» PROBLEM TO SOLVE
Please give back all the records exactly, but keep the pictures out.
-- -- --
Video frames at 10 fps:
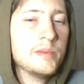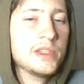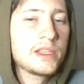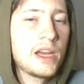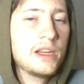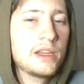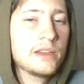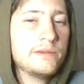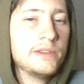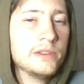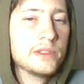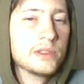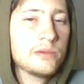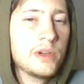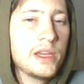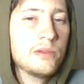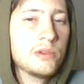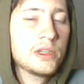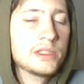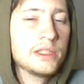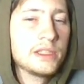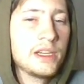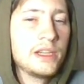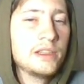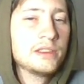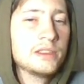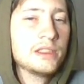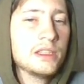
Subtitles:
is kind of confusing the way it works in there.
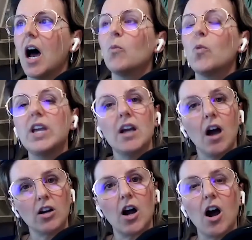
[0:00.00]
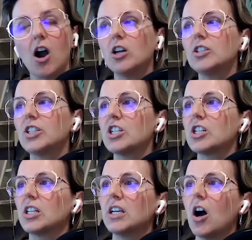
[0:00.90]
We are Carl,
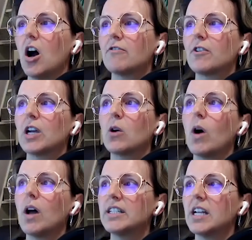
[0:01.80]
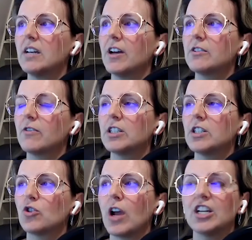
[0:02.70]
digitally offering quantitative hedge fund
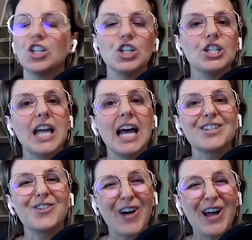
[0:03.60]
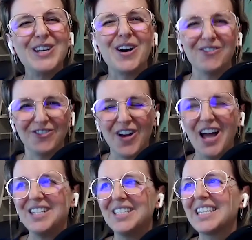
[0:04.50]
strategies as fund of
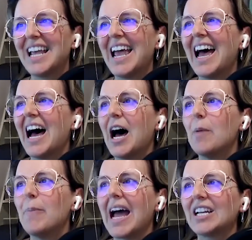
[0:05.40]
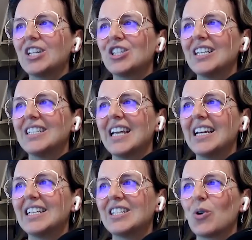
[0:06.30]
funds, packaged and
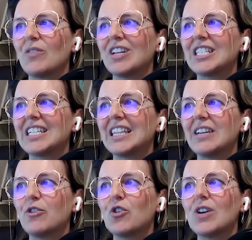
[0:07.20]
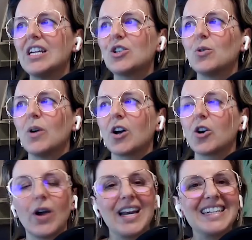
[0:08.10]
data-driven delivery to
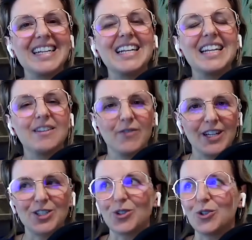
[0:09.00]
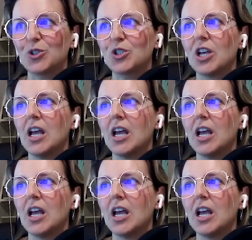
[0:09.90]
accredited investors.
-- -- --
» FINISHED TASK
Video frames at 10 fps:
Subtitles:
is kind of confusing the way it works in there.
[0:00.00]
[0:00.90]
We are Carl,
[0:01.80]
[0:02.70]
digitally offering quantitative hedge fund
[0:03.60]
[0:04.50]
strategies as fund of
[0:05.40]
[0:06.30]
funds, packaged and
[0:07.20]
[0:08.10]
data-driven delivery to
[0:09.00]
[0:09.90]
accredited investors.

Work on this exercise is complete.